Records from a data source
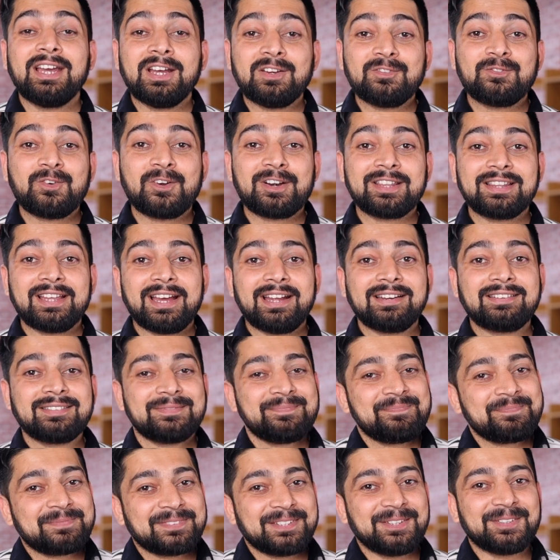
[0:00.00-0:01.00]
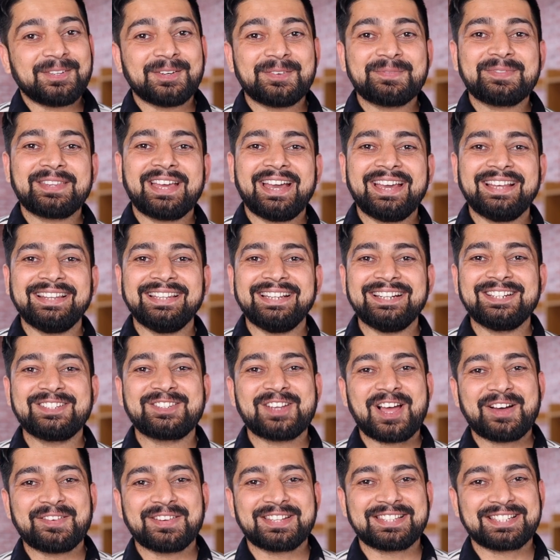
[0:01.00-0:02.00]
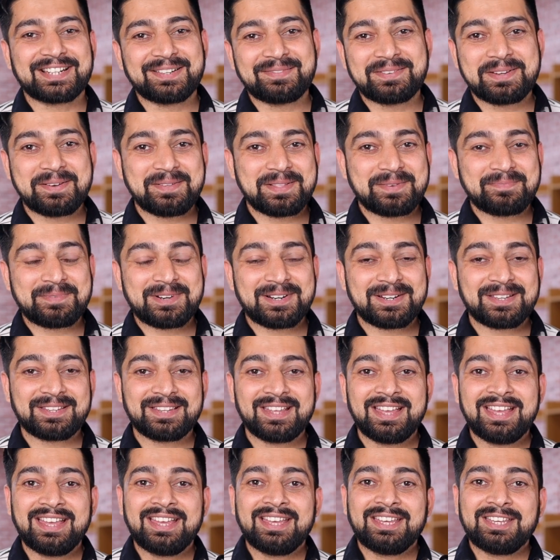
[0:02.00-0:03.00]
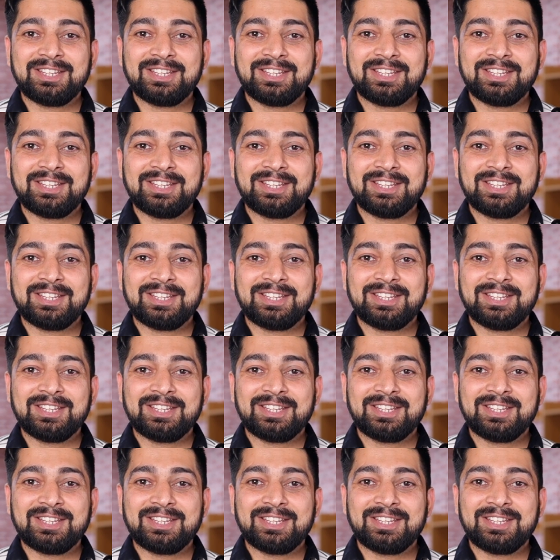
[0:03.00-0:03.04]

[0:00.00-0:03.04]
And for that, you know, I need JavaScript developers.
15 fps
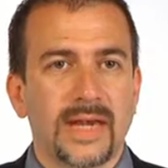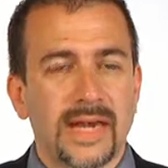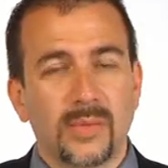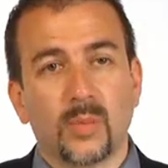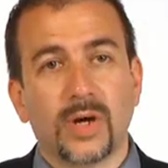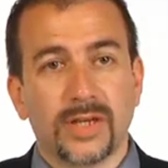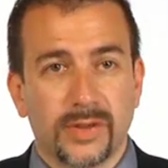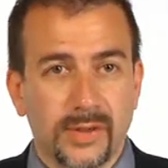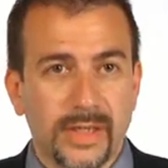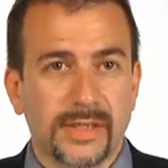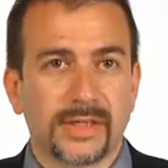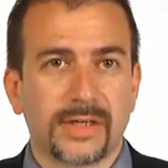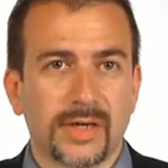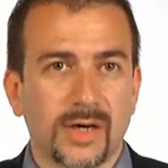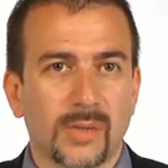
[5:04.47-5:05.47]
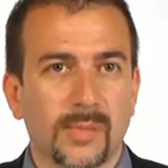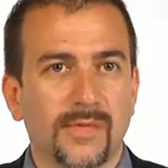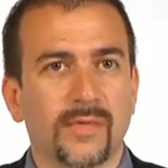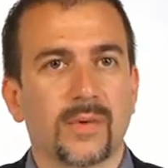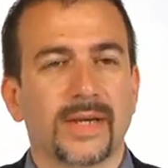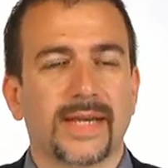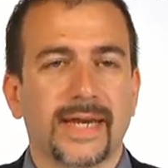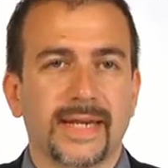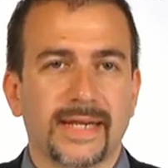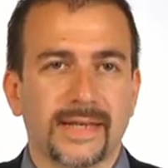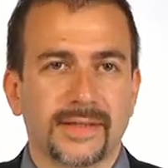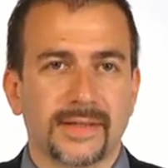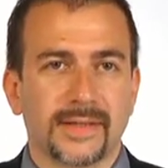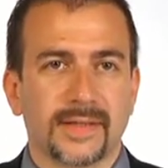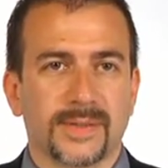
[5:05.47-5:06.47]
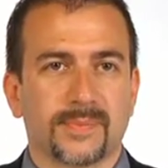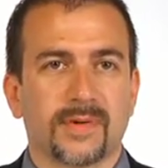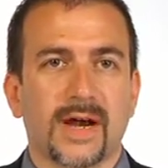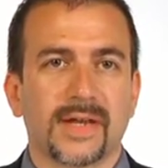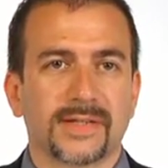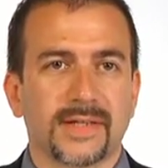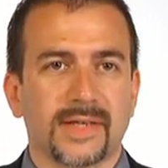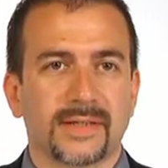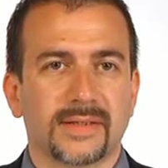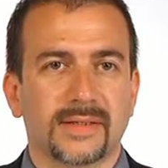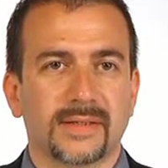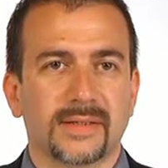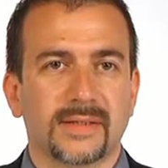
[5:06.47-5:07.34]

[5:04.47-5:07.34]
and what you need to know before getting into this process.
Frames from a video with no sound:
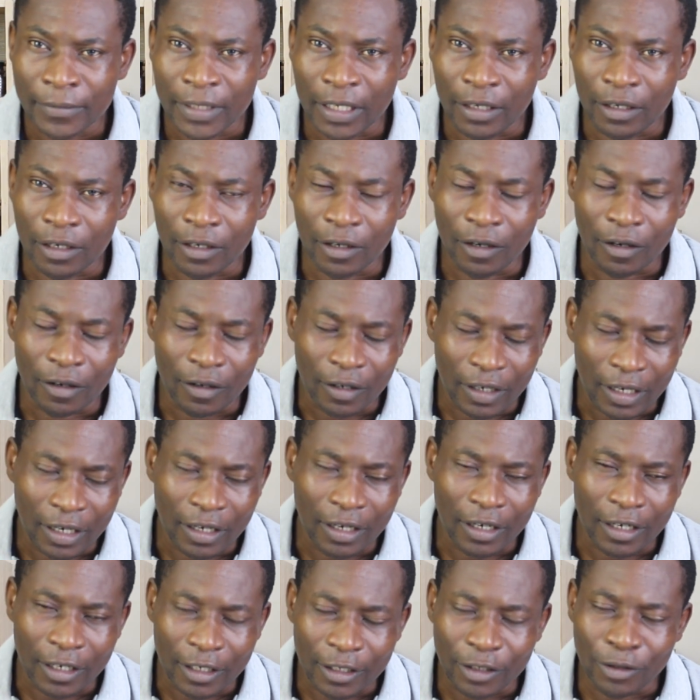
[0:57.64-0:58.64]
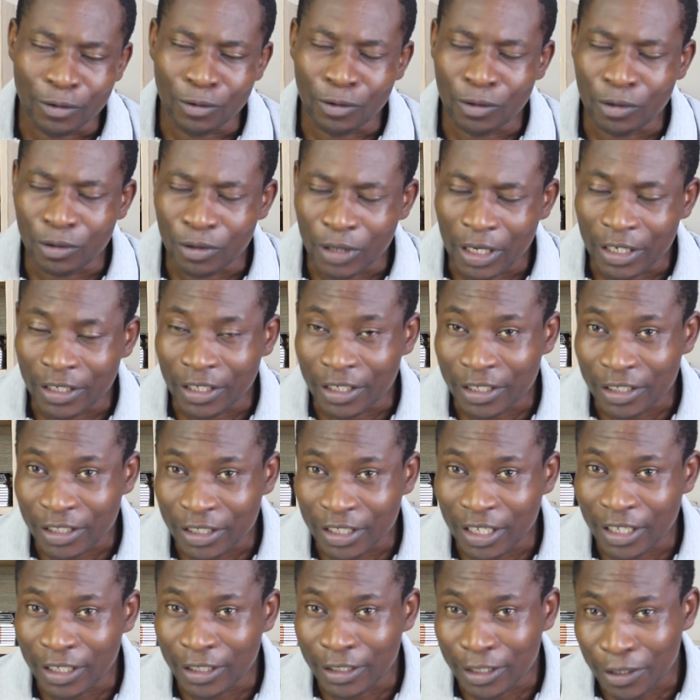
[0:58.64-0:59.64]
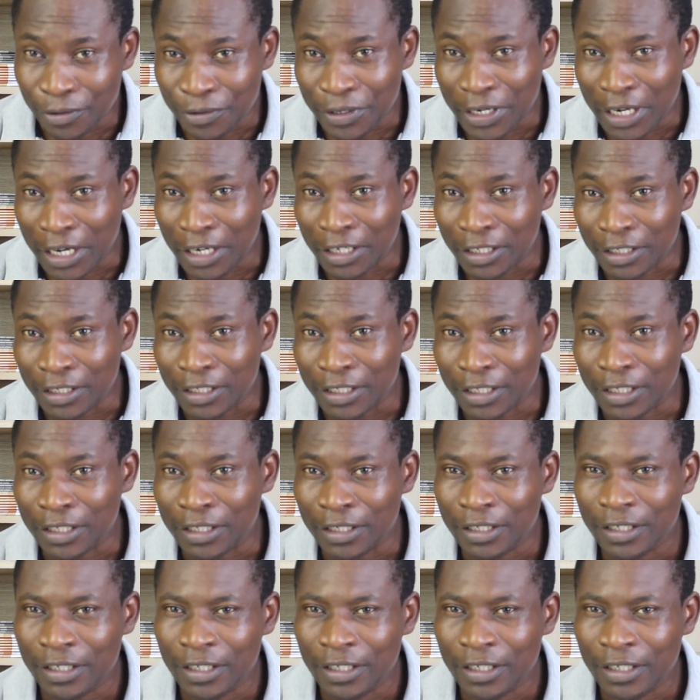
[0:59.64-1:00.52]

you know, you understand the reality,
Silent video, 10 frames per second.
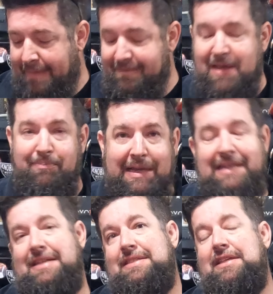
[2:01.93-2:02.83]
That
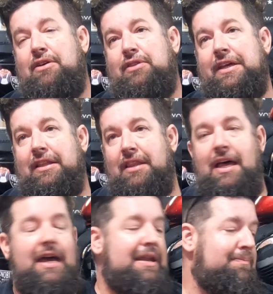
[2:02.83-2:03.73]
might not sound like a
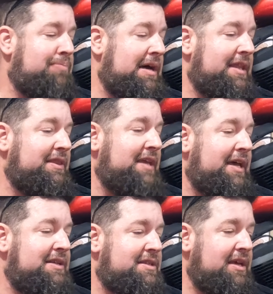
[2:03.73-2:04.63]
lot, but
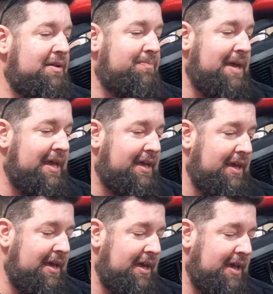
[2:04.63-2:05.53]
that is going to
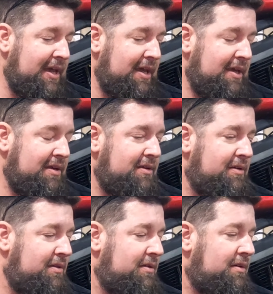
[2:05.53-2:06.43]
make a
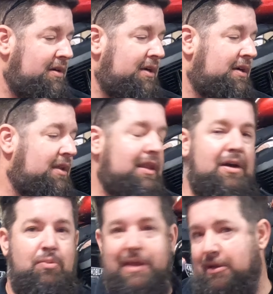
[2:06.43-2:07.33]

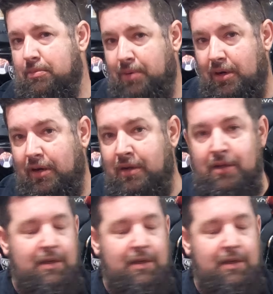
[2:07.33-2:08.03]
lot weaker bar.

▸ **PROBLEM DETAILS**: Give back all entries exactly. No pictures belong in the copy.

▸ **SOLUTION FOR THIS EXERCISE**:
[0:00.00-0:01.00]
[0:01.00-0:02.00]
[0:02.00-0:03.00]
[0:03.00-0:03.04]

[0:00.00-0:03.04]
And for that, you know, I need JavaScript developers.
15 fps
[5:04.47-5:05.47]
[5:05.47-5:06.47]
[5:06.47-5:07.34]

[5:04.47-5:07.34]
and what you need to know before getting into this process.
Frames from a video with no sound:
[0:57.64-0:58.64]
[0:58.64-0:59.64]
[0:59.64-1:00.52]

you know, you understand the reality,
Silent video, 10 frames per second.
[2:01.93-2:02.83]
That
[2:02.83-2:03.73]
might not sound like a
[2:03.73-2:04.63]
lot, but
[2:04.63-2:05.53]
that is going to
[2:05.53-2:06.43]
make a
[2:06.43-2:07.33]

[2:07.33-2:08.03]
lot weaker bar.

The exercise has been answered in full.